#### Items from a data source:
'''

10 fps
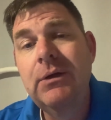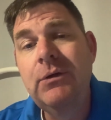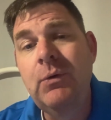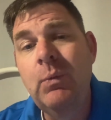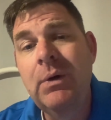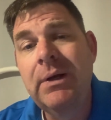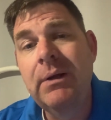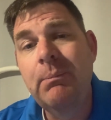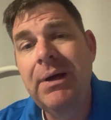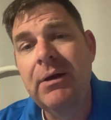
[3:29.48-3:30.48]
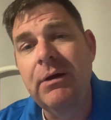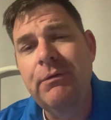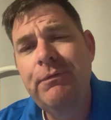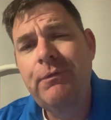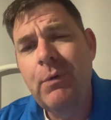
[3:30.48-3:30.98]
you want about a
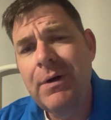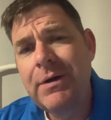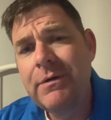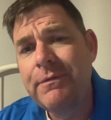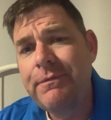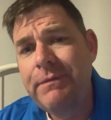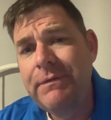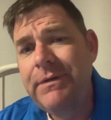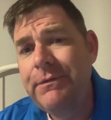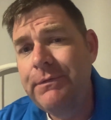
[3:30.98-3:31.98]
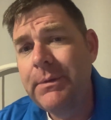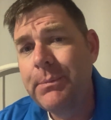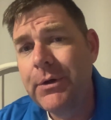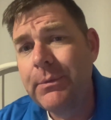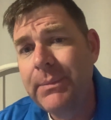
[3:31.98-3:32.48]
450 foot
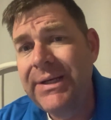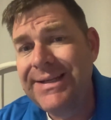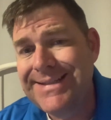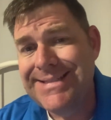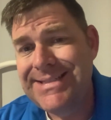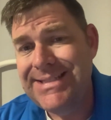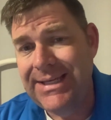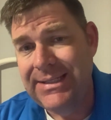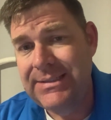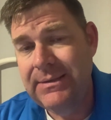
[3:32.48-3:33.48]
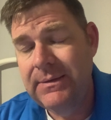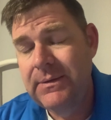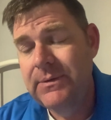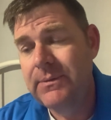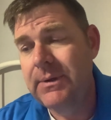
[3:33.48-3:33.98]
per minute descent,
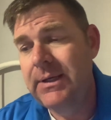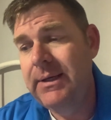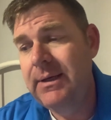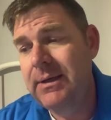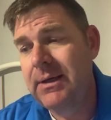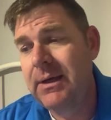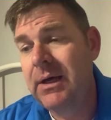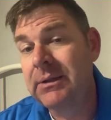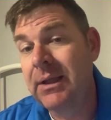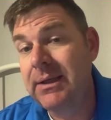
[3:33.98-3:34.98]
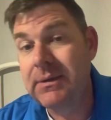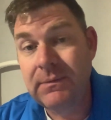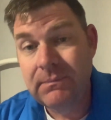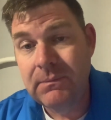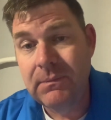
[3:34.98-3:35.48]
right? Unlike
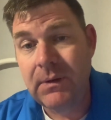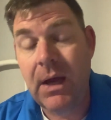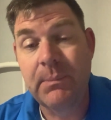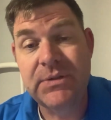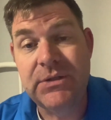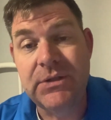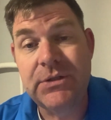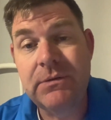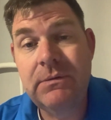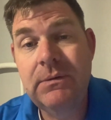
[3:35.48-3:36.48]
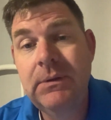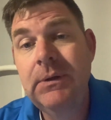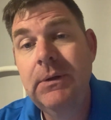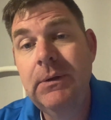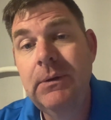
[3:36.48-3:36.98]
non-precision,
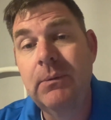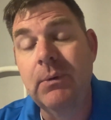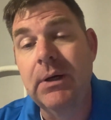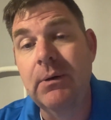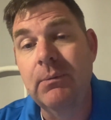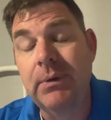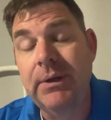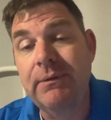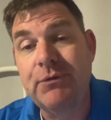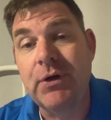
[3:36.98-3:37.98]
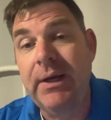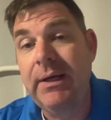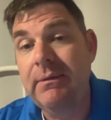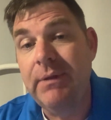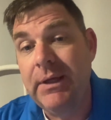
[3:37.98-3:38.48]
where we have
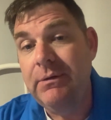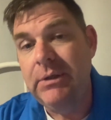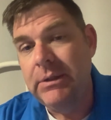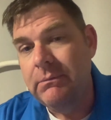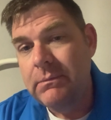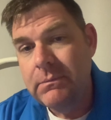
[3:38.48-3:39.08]
trained that you can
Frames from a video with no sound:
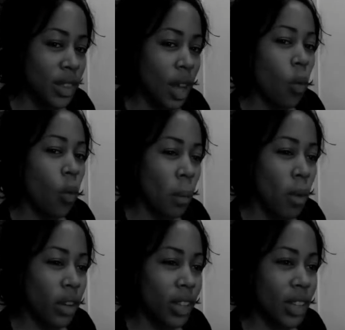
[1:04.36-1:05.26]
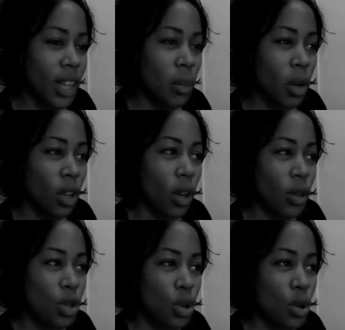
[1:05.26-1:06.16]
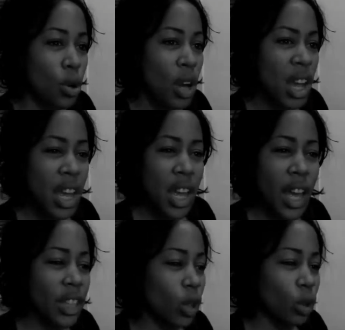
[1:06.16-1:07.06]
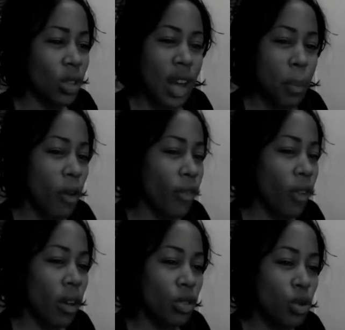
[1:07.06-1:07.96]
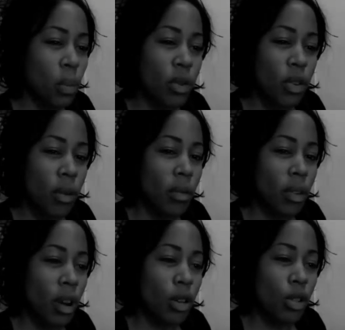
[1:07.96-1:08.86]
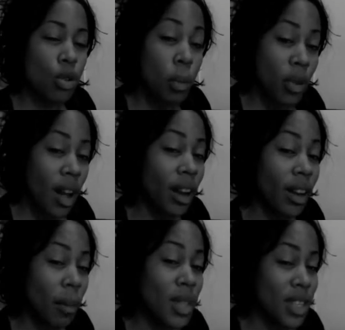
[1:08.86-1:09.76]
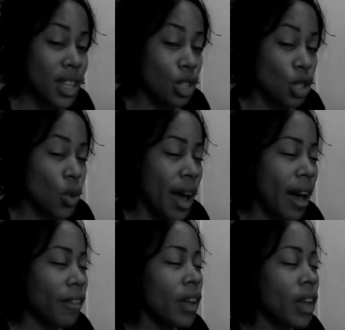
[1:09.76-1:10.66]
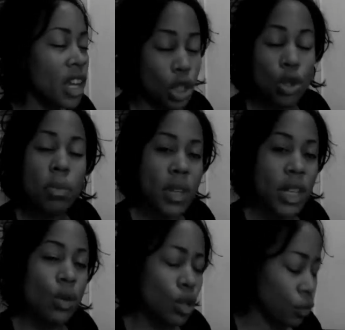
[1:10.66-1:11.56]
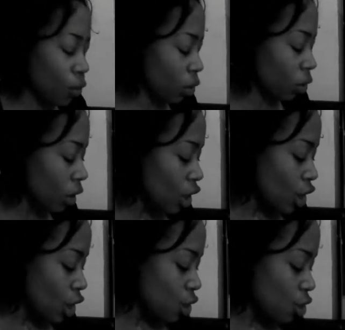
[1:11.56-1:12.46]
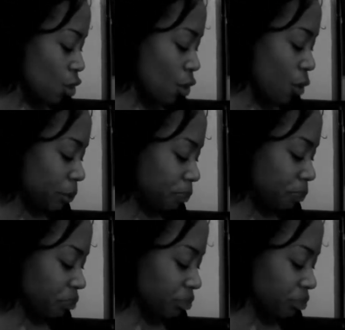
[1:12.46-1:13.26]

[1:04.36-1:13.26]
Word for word: with network marketing but also any other type of um, entrepreneur entrepreneurial business you have could be useful so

'''

#### What is being asked:
Pick out each line above that includes "with" and show it.

#### Response below:
Frames from a video with no sound:
Word for word: with network marketing but also any other type of um, entrepreneur entrepreneurial business you have could be useful so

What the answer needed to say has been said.